A few days after my last post, my lovely bride and I loaded the Escape and headed west. Our ultimate destination was south-central Washington state, to attend our grandson’s birthday party. For a little extra fun, we chose to drive up the California coast and into Oregon before we headed inland. This was not my first time on a coast but, having been born and raised in the high plains of a landlocked state (Wyoming) and currently living in the high desert (Nevada), seeing the vast expanse of water with nothing (figuratively, not literally) on the horizon was different and fun. We also experienced an unknown phenomenon called ‘humidity.’ We’re told they have it there all the time – how very interesting.
One of my photography and Photoshop mentors (and very good friend) has been blogging about travel photography recently. She and her hubby travel often, so she has vast experience and knowledge on the subject. She encourages her readers to take lots of pictures when traveling. Please forgive me, Katie, I tried but probably didn’t take as many as I could or should have. The engineer in me just can’t take pictures just to consume pixels. Someday I’ll get over it – I hope.
In addition to birthday presents and our bags, I packed all the camera bodies and lenses for the trip. My lovely bride expressed an interest in using a ‘big camera’ on this trip, so the Canon EOS Rebel XSi was hers to use. I had to be on top of my game to explain the photography concepts I’ve been struggling to learn. I enjoyed trying to put into words the actions/effects of and relationship between aperture, shutter speed, and ISO in making images. The part I liked best, however, was her fresh perspective on photo composition. Susan is a quilter and tole painter, and her artistic eye is vastly different from mine. As expected, we took many pictures of the same subject, but our interpretations and capture rarely showed the same subject. The wildlife photographer in me, combined with my engineering background, makes me work to get close to a subject, while she takes a broader view. Not surprisingly, her images are very good, and I enjoyed the experience of learning to look at things differently. I hope her influence helps me be a better photographer, in the same way that she helps me be a better person.
Let’s get to the pictures. I’m still working on pictures from the trip so you won’t see everything in this post. This first group are shots along the California coast – I don’t recall specific locations.
We spent the night at Ft. Bragg CA. Our hotel was called the Emerald Dolphin and they had a miniature golf course, with a free round included with our hotel room. After a long day in the car, a little mini golf was great. Nope, we didn’t keep score, but I’m certain that my lovely bride took the trophy!
On our way out of Ft. Bragg, we stopped at Glass Beach. The views were gorgeous, but we got caught up in the wildlife. I am a wildlife photographer, after all.
The last images for this post come from the Heceta Head Lighthouse in Oregon. Do a quick Google search for Heceta Lighthouse and you’ll find lots of information.

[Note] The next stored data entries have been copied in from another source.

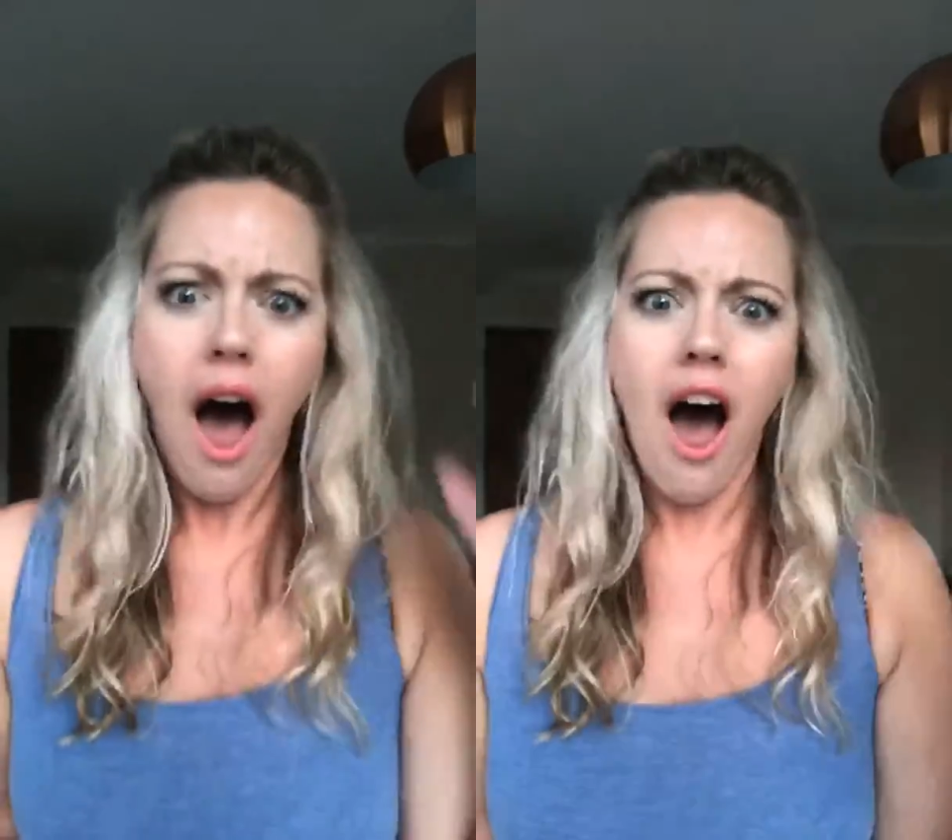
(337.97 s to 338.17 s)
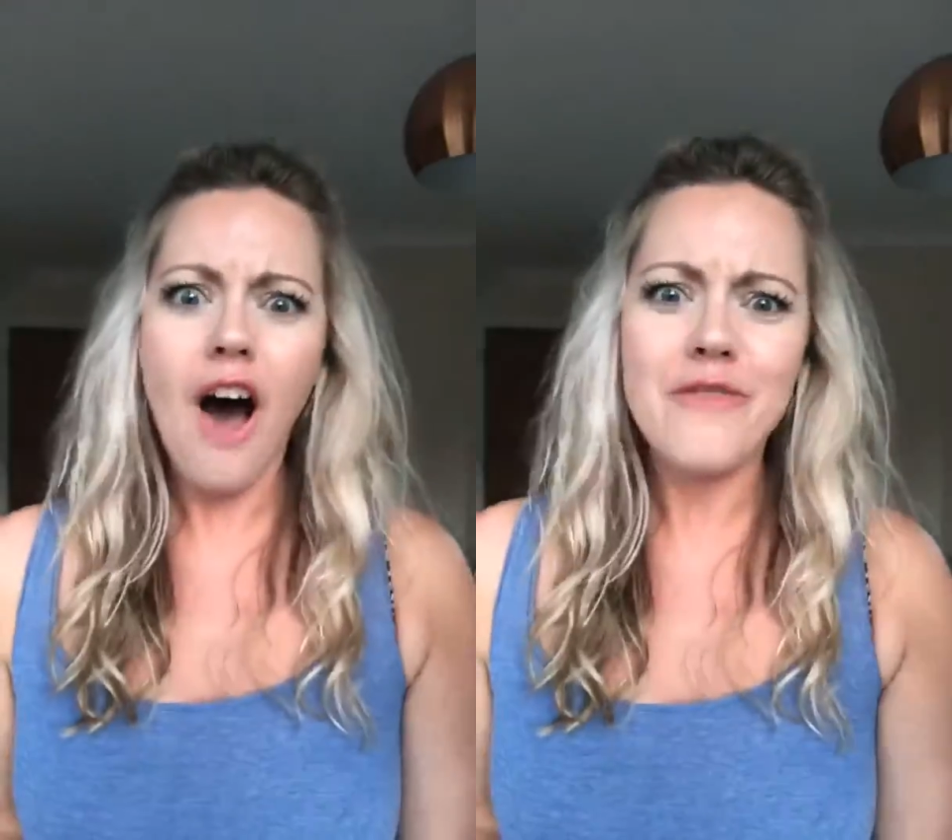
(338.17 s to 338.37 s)

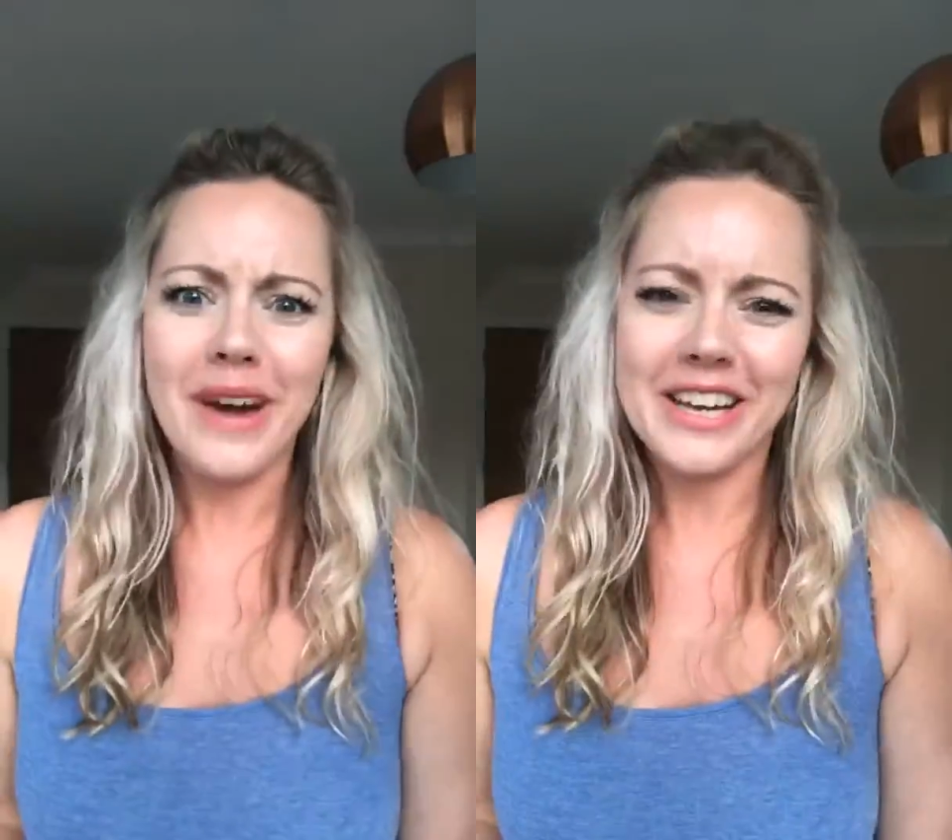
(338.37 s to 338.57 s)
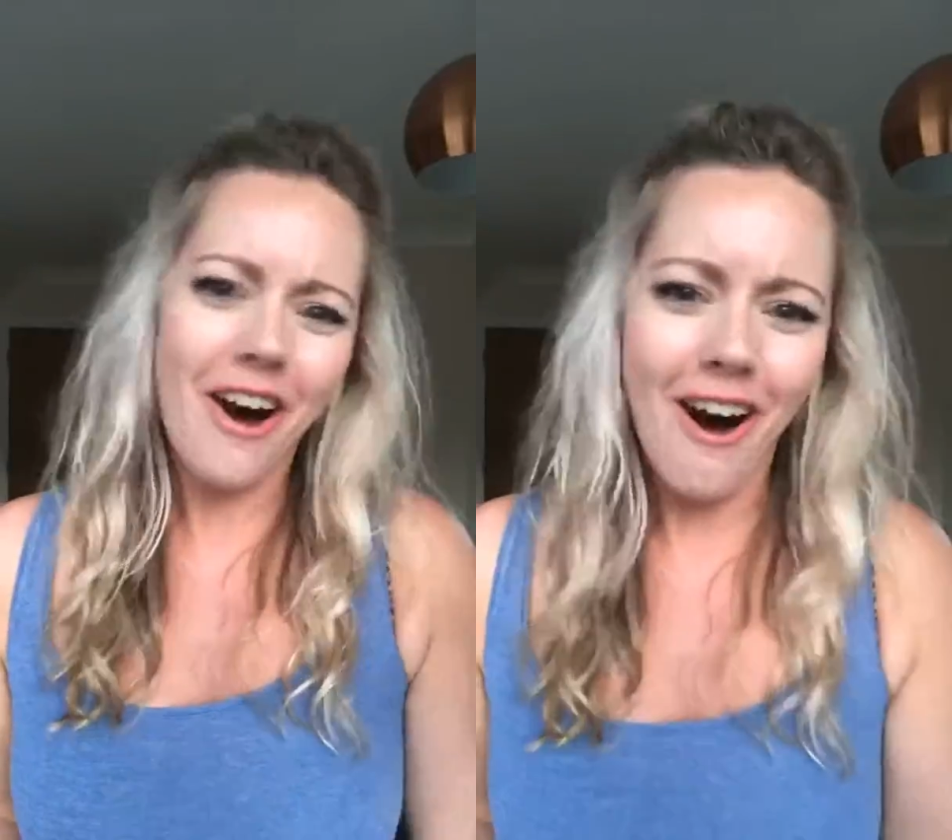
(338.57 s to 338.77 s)
Oh my
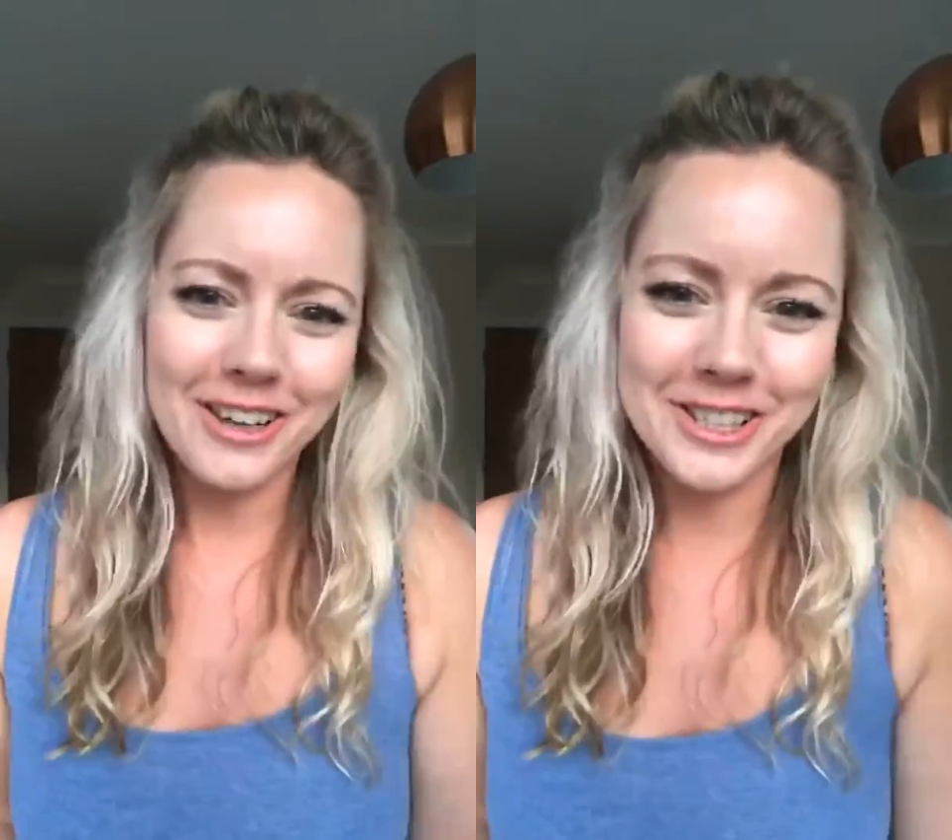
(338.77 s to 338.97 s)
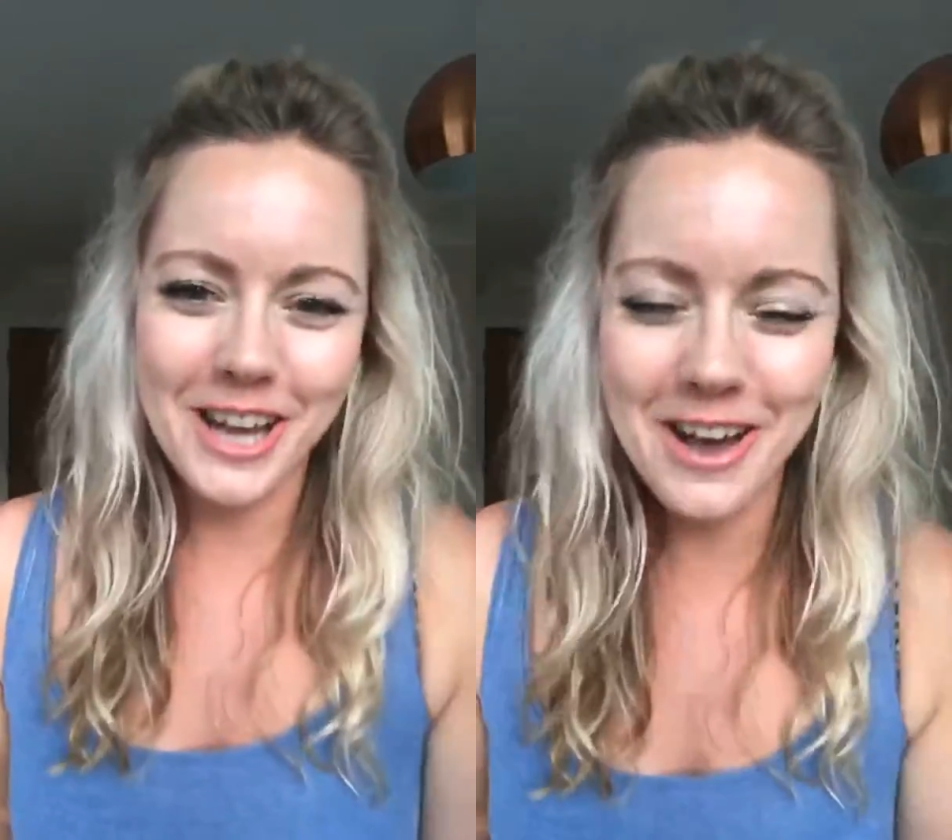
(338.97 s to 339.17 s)

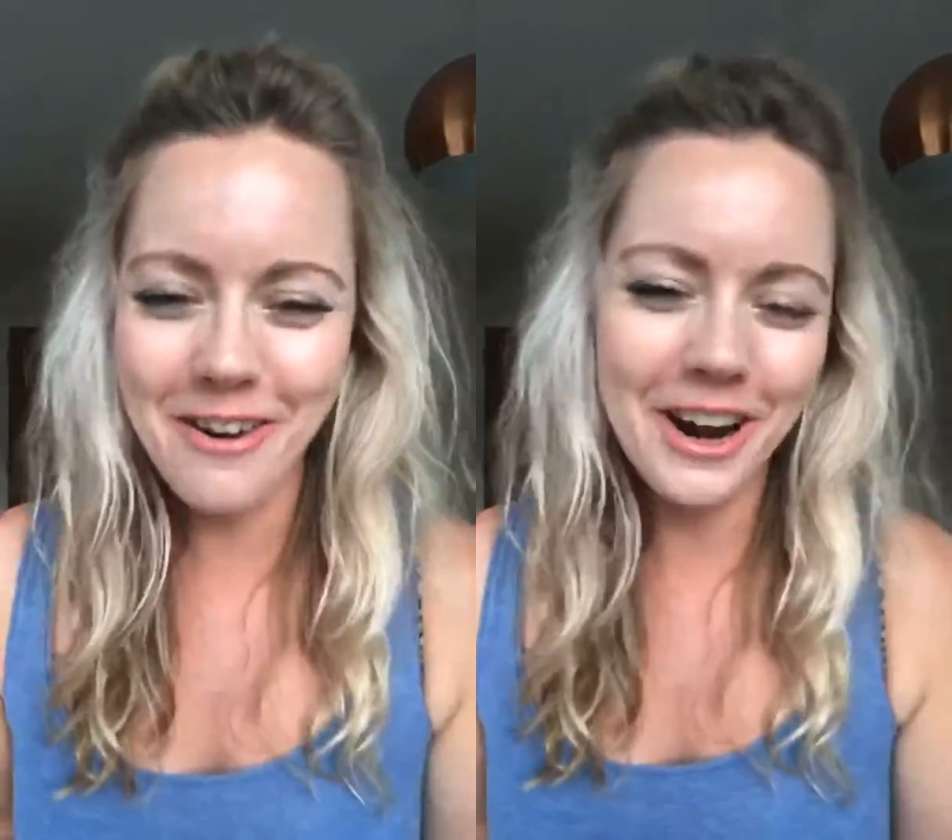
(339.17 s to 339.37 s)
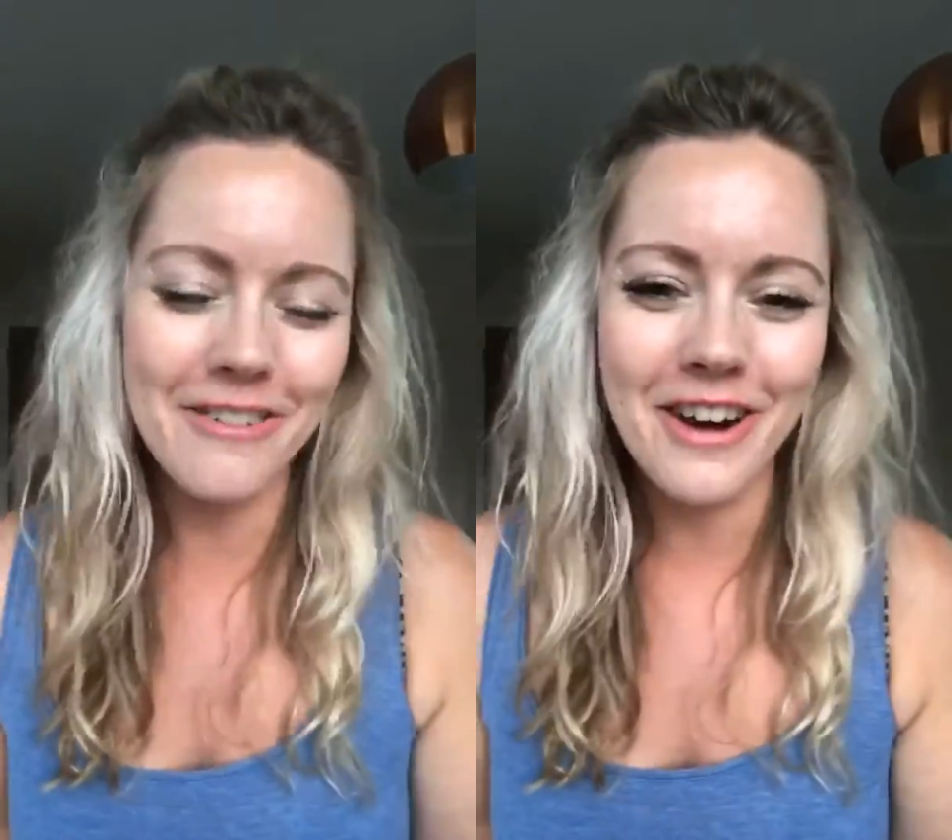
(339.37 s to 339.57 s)
gosh,
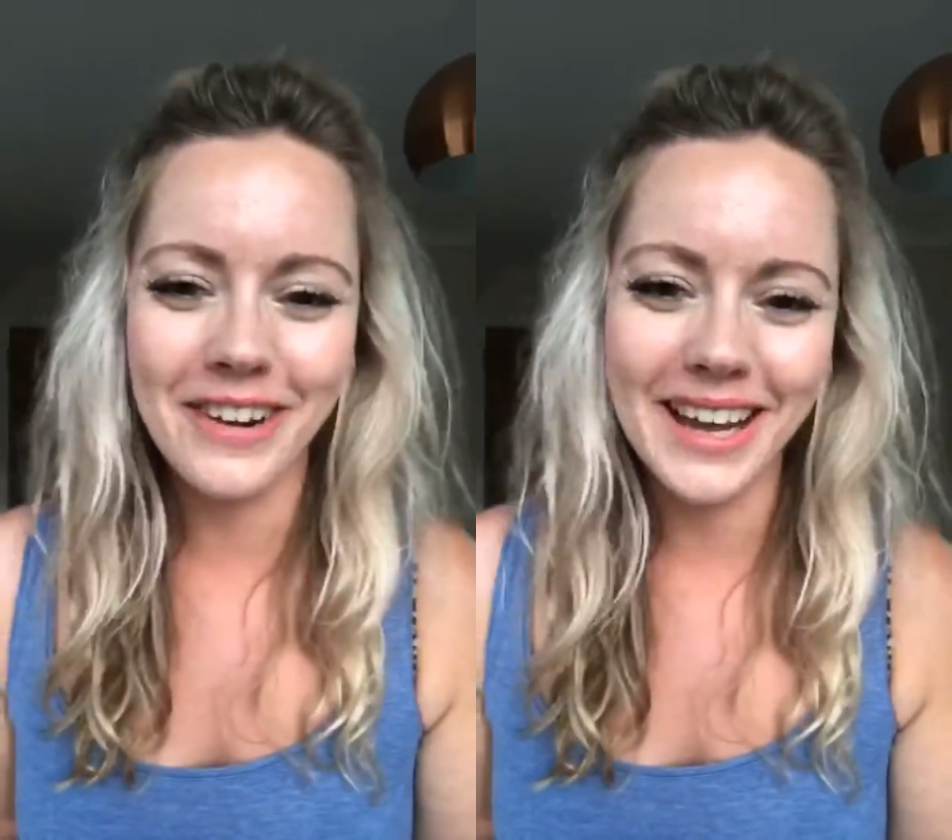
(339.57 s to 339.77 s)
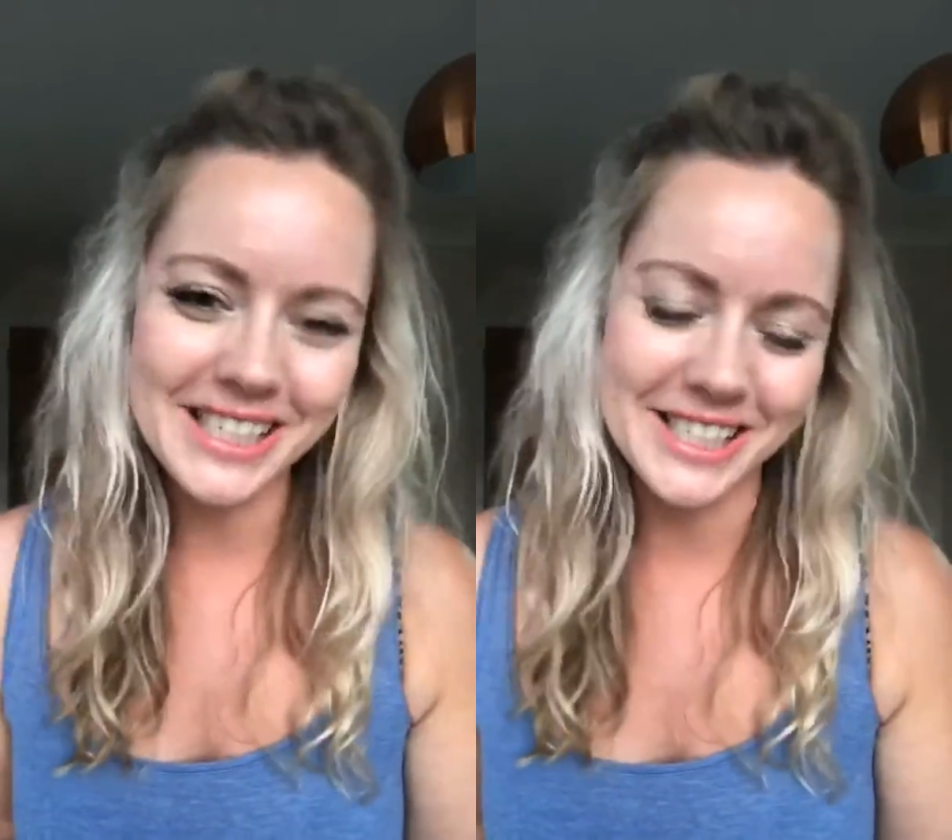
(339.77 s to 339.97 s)
what a
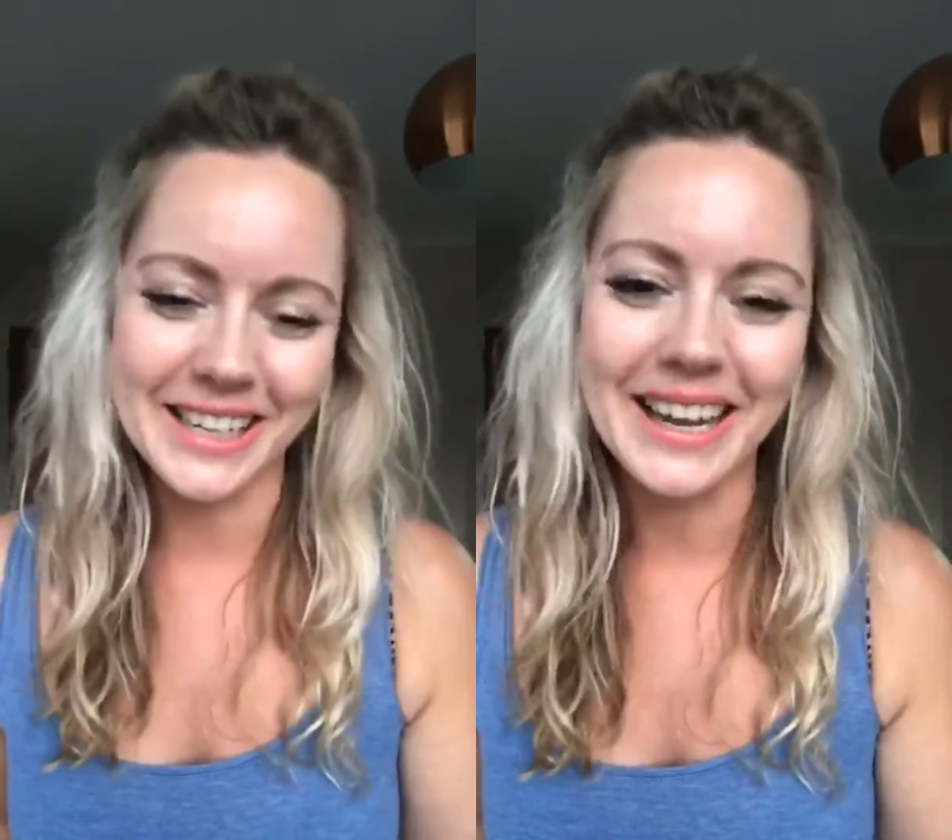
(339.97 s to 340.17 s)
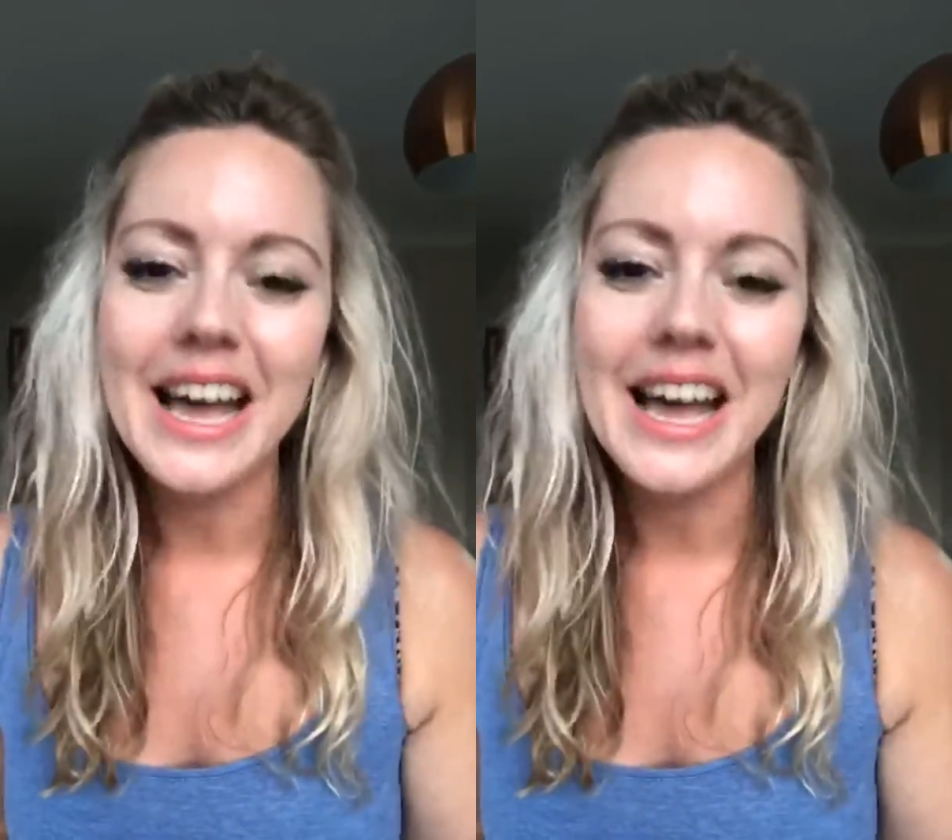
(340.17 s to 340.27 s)
revelation.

This is one of many lighthouses built along the Oregon coast, and is currently owned and maintained by Oregon Parks and Recreation. We took the brief tour and learned about the unique Fresnel lenses that concentrate the light, focusing it in one direction. The landscape shots were made from a scenic overlook just south of the lighthouse. The lightkeeper’s residence can be seen in the last image. They were preparing for a wedding at the residence when we were there – what a fun venue for a wedding.
Well, that’s all for today. There will be many more pictures in future posts. After all, we visited an aquarium and a brewery, saw several great bridges, and more beautiful scenery. Oh yeah – we stayed in a bed and breakfast that was originally a Sears kit house!